• Goal of the exercise:
Copy out the data below as written; omit any images.

• Listed entries:
*** Begin section ***

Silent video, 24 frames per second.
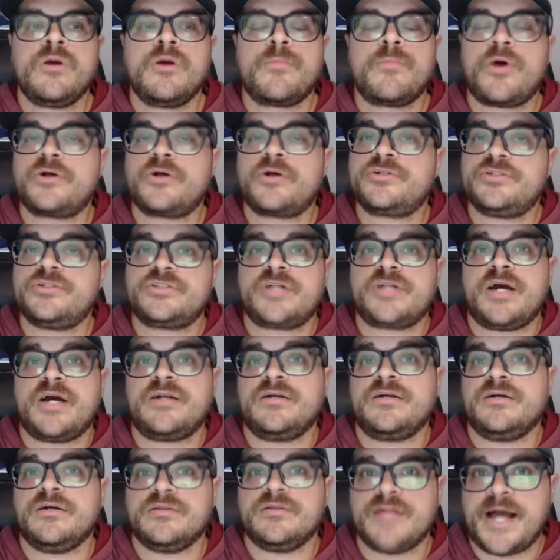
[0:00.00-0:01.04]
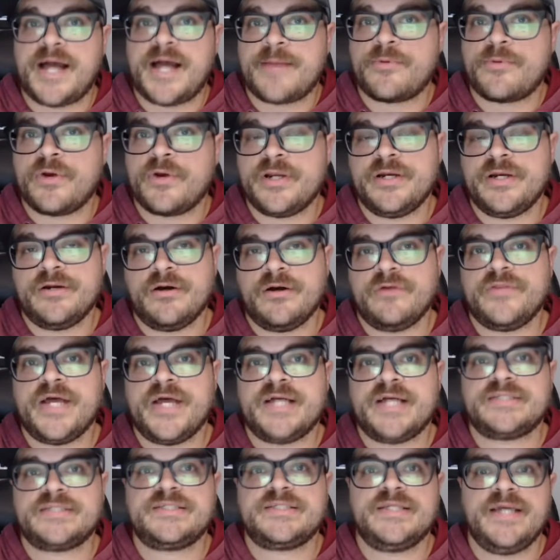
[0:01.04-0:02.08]
Partridge kind of elaborated on
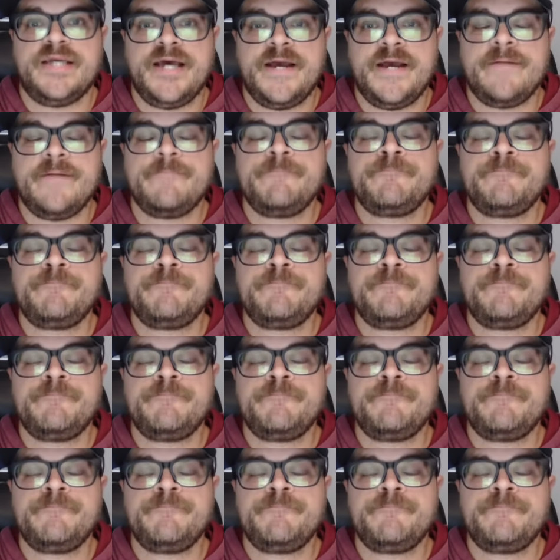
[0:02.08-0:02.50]
that today.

*** End section ***

• Result of this exercise:
Silent video, 24 frames per second.
[0:00.00-0:01.04]
[0:01.04-0:02.08]
Partridge kind of elaborated on
[0:02.08-0:02.50]
that today.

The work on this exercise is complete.